Look at independent reviews
Websites like Common Sense Media (https://www.commonsensemedia.org/app-reviews) offer age-based ratings and reviews of movies, games, and apps to keep parents informed and up-to-date on the latest in media geared toward kids.
Talk to your kids
Because kids are so immersed in their apps and games, they can easily look past info grabbing requests. Continue to tell your kids about these kinds of issues when they come up and warn them about sharing their personal information online or through their games.
Make your voice heard
Ultimately the power is in the hands of the consumer. By speaking out, sending an email to companies who have violated your trust, or uninstalling their products from your devices, you can create a shift in the way they do business.
Read the study by the international Computer Science Institute (ICSI)
Stay informed on the current analysis methods used by app stores and reviewers by keeping up with the latest studies and tech news.

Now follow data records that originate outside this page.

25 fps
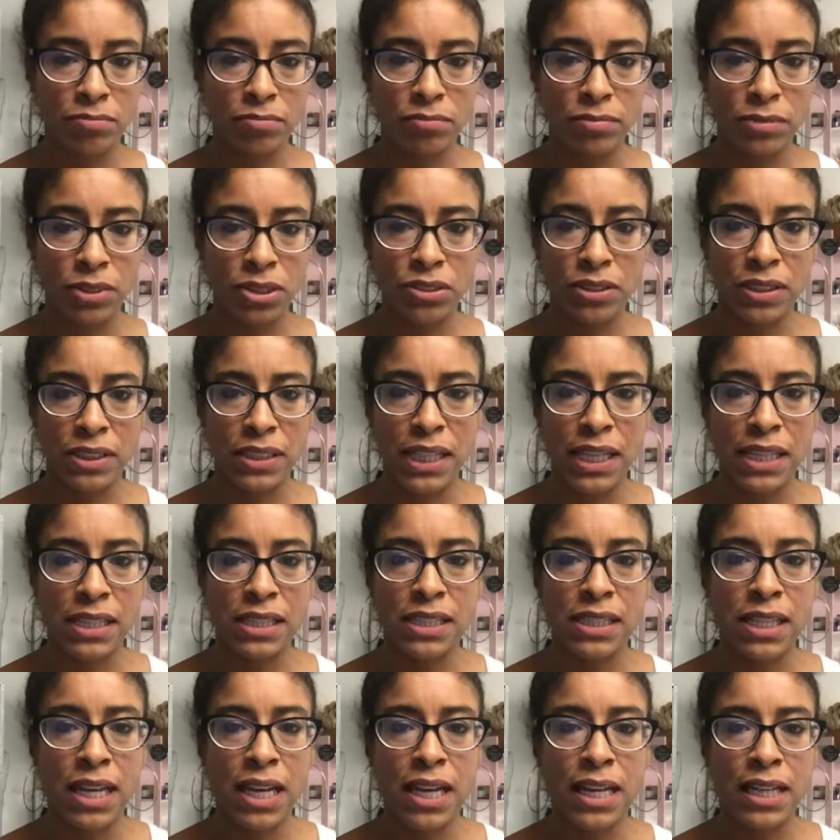your
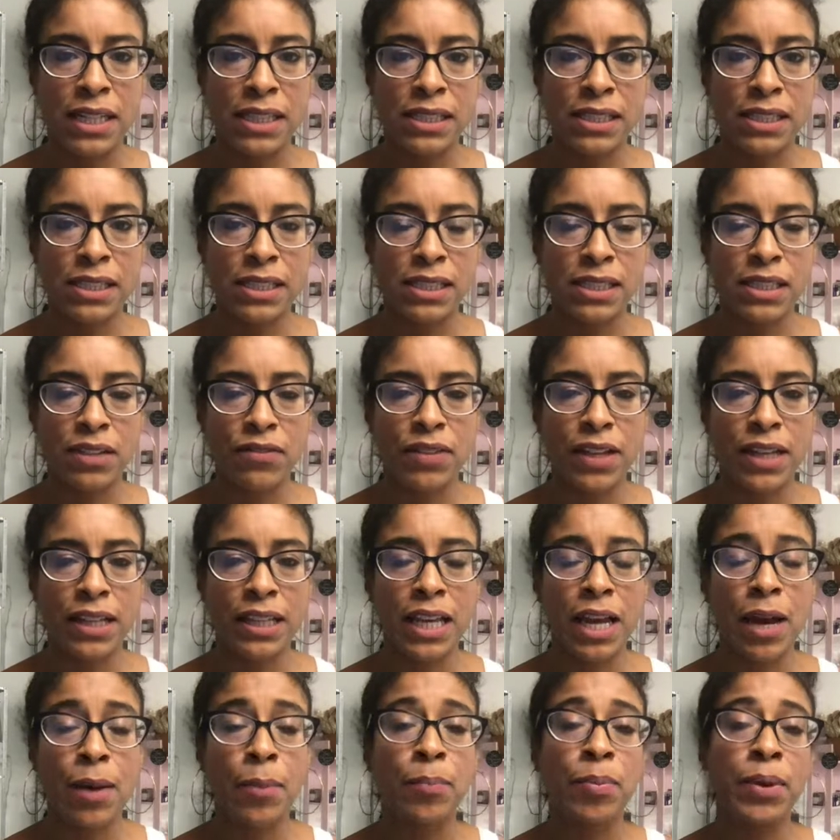intestines and stuff like
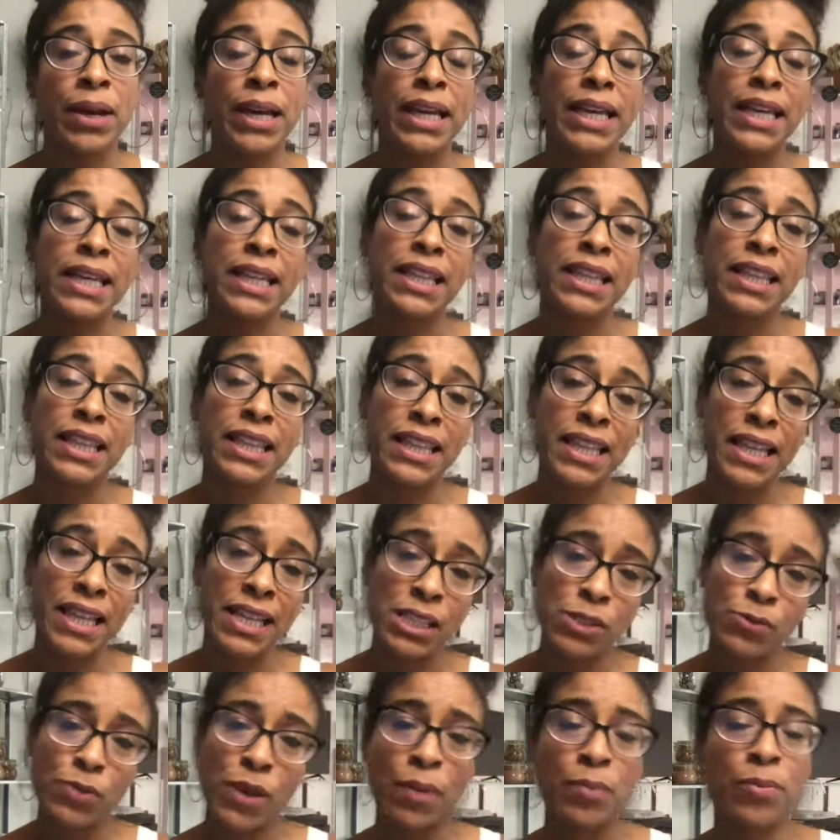that. But in
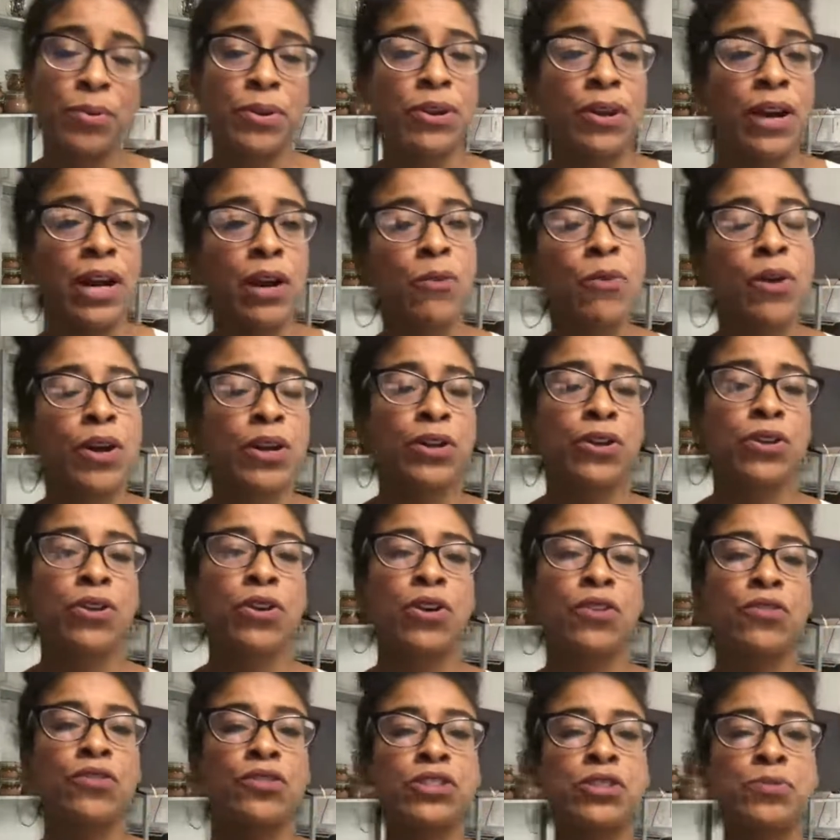this webinar, I want to go
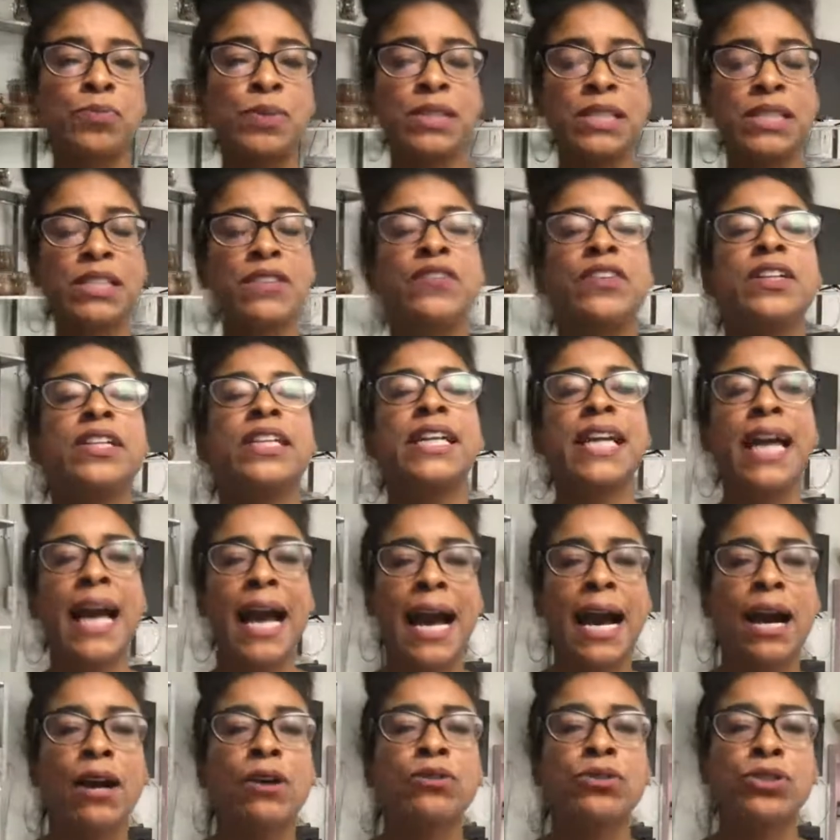over specifically
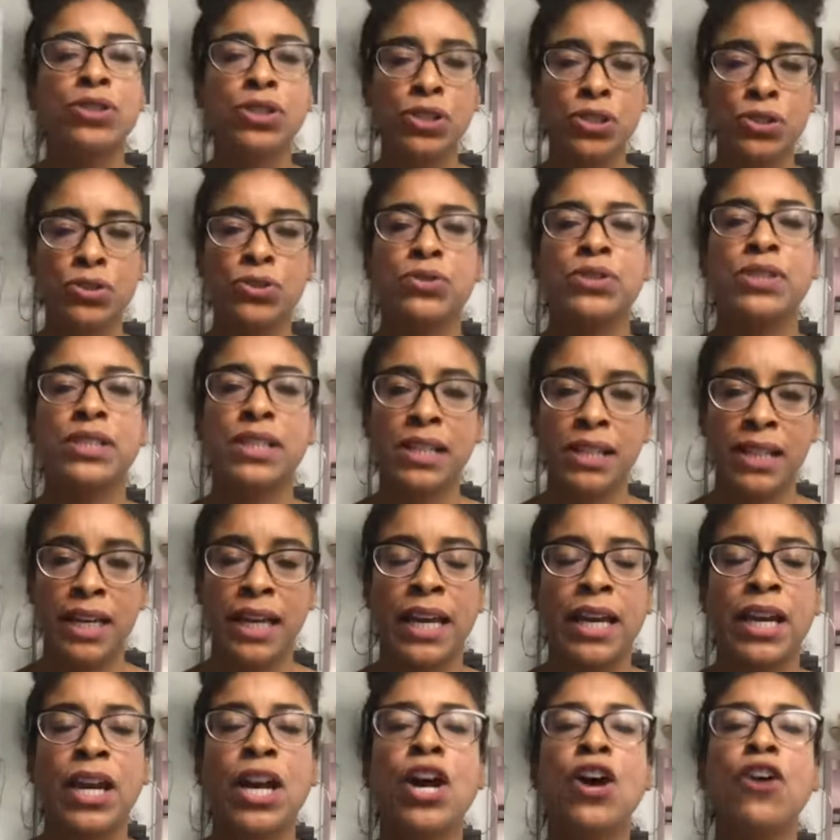how to use
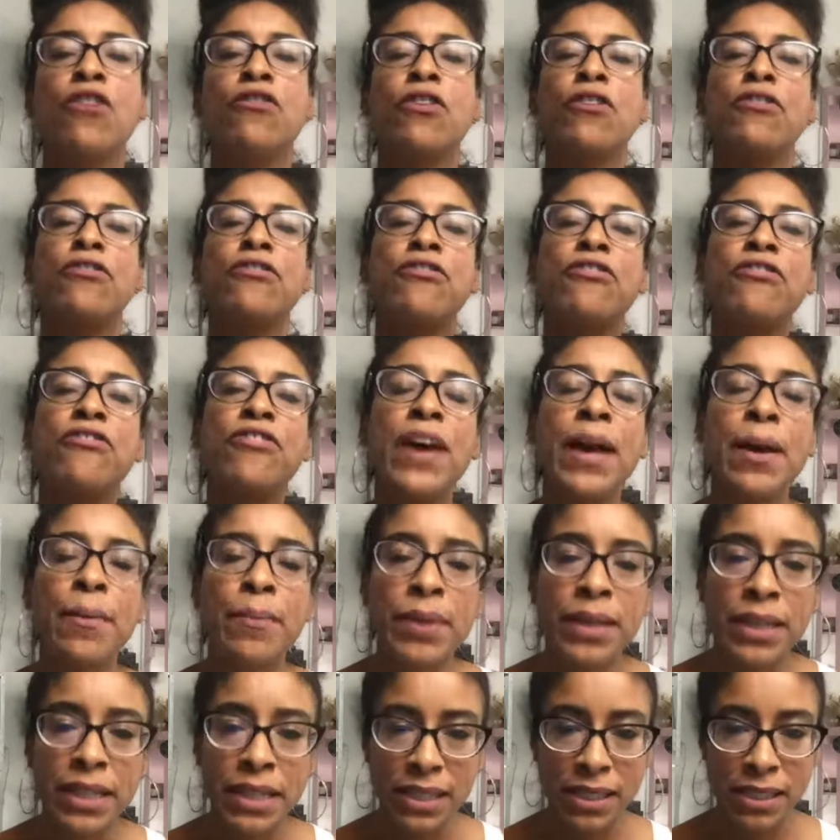clay for
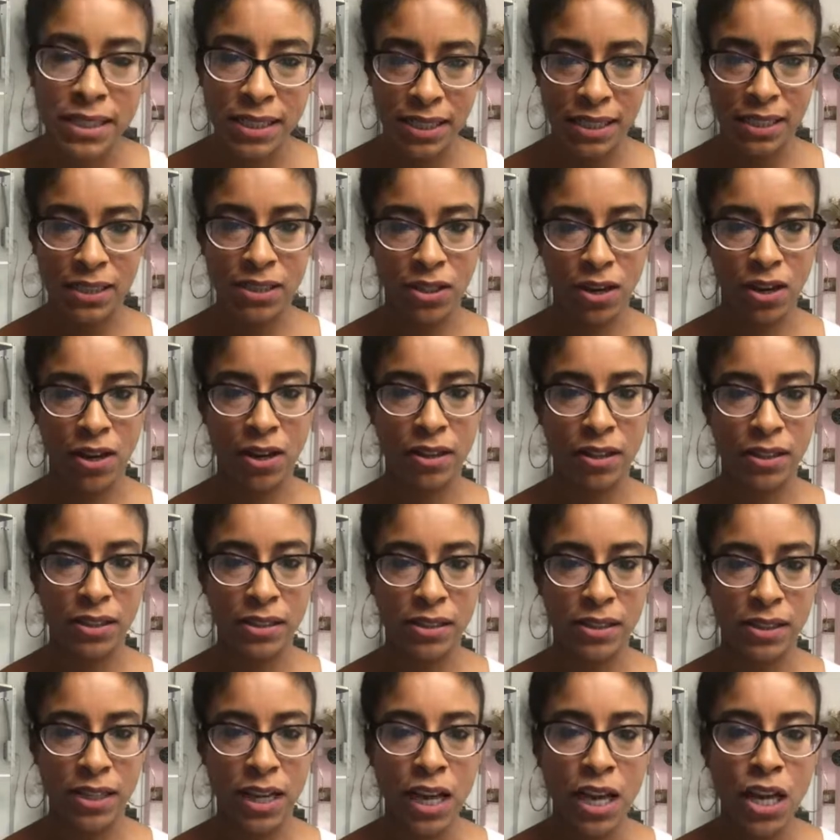feminine detox.
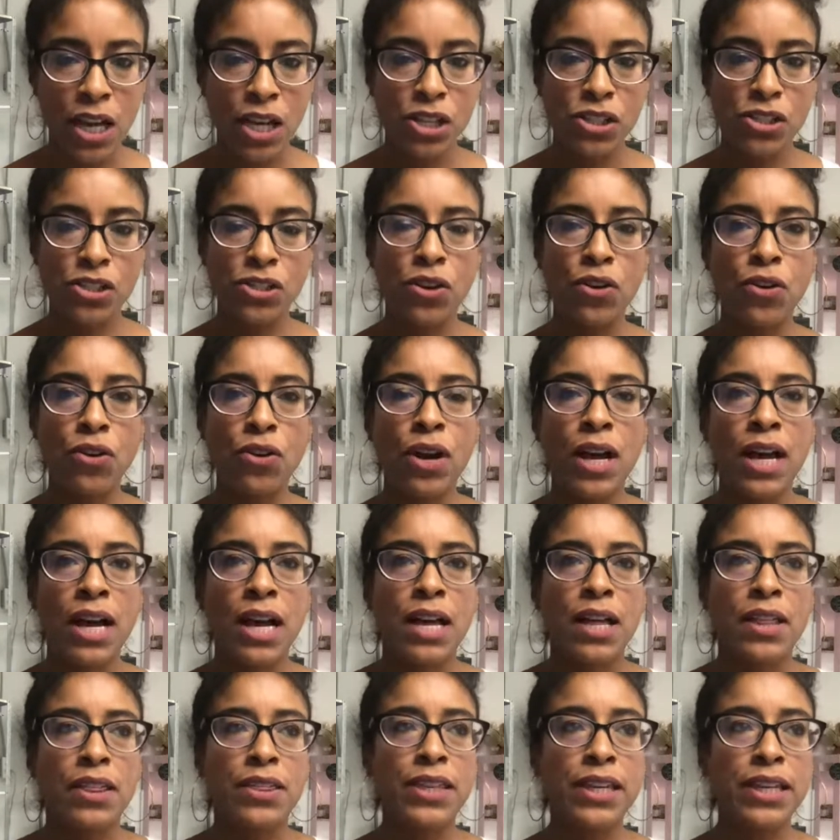So
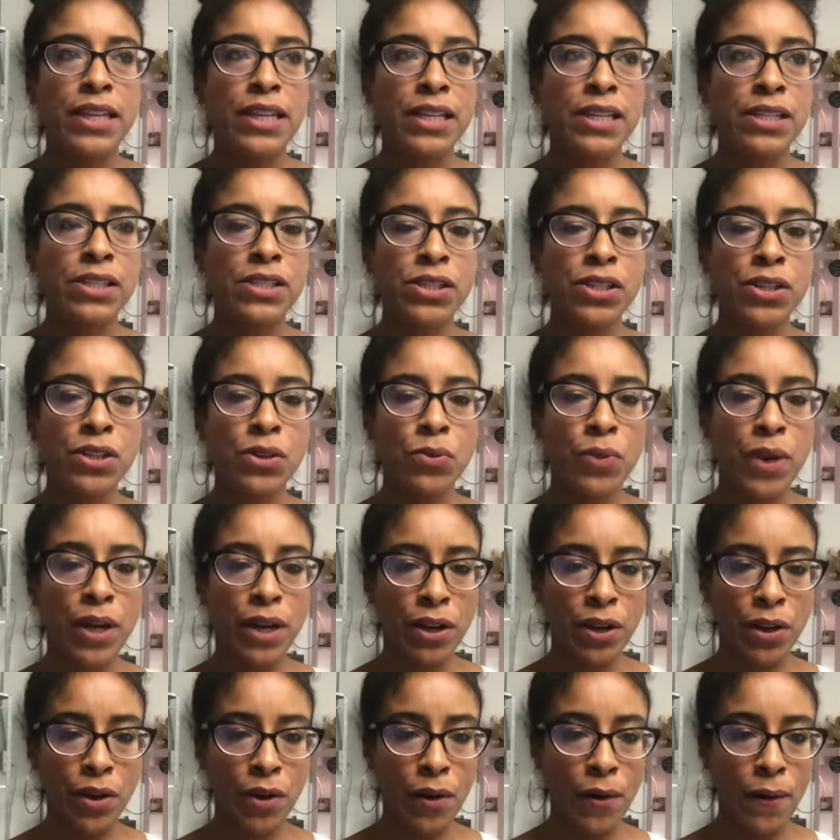the easier way
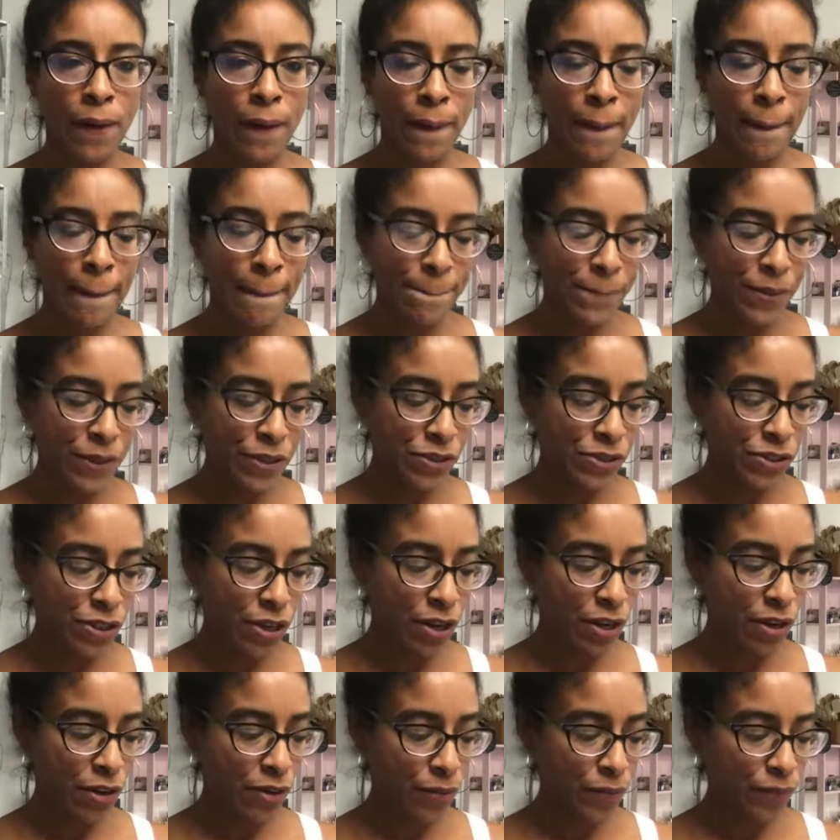to go to
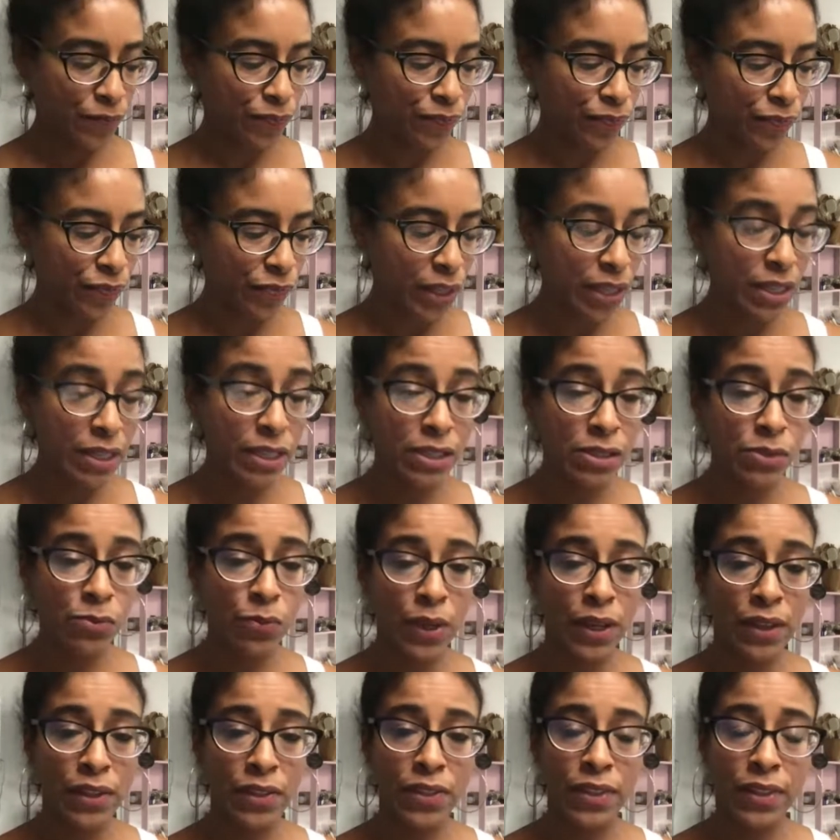start is
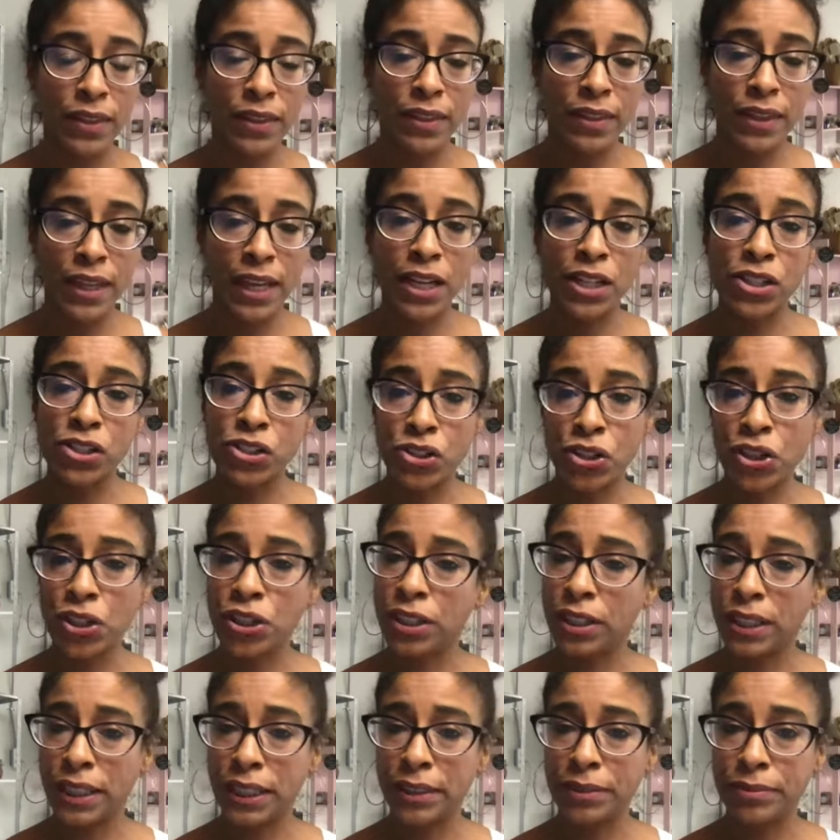with
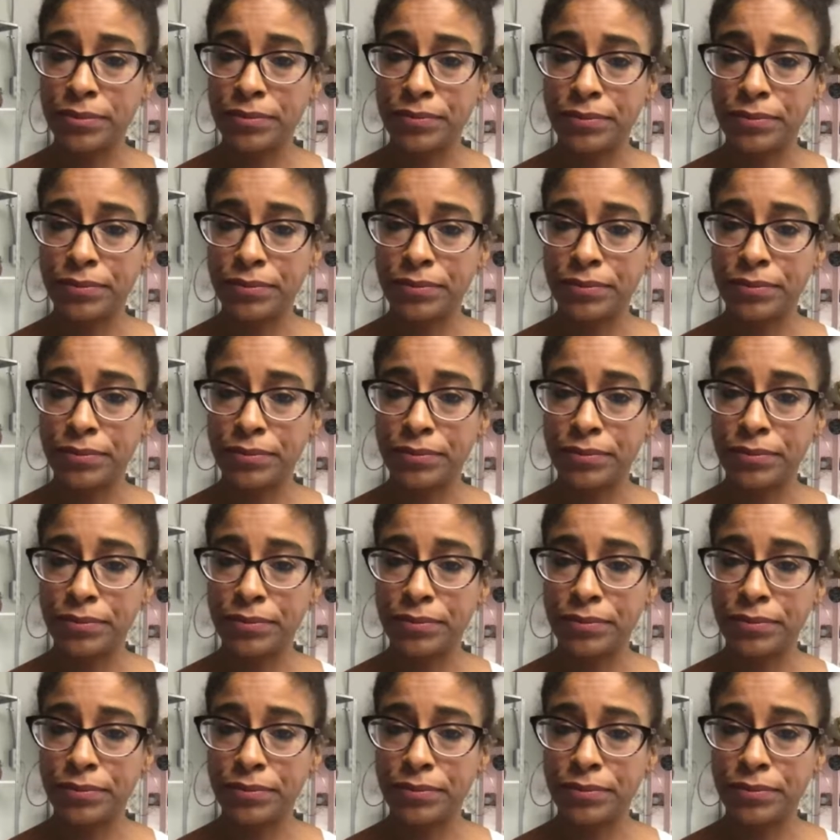externally.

This report is comprehensive and easy to understand (https://petsymposium.org/…/popets-2018-0021.pdf).
For independent reviewers of apps, and companies like Apple and Google, the slow laborious method for analyzing apps has put them (and us) at a disadvantage.
These companies know how important privacy is to consumers. Newer and better ways of reviewing media geared toward children are obviously needed.
In light of this latest upset, I think we can look forward to seeing many app providers implementing a system like the one used in the ICSI study to review large groups of apps more efficiently.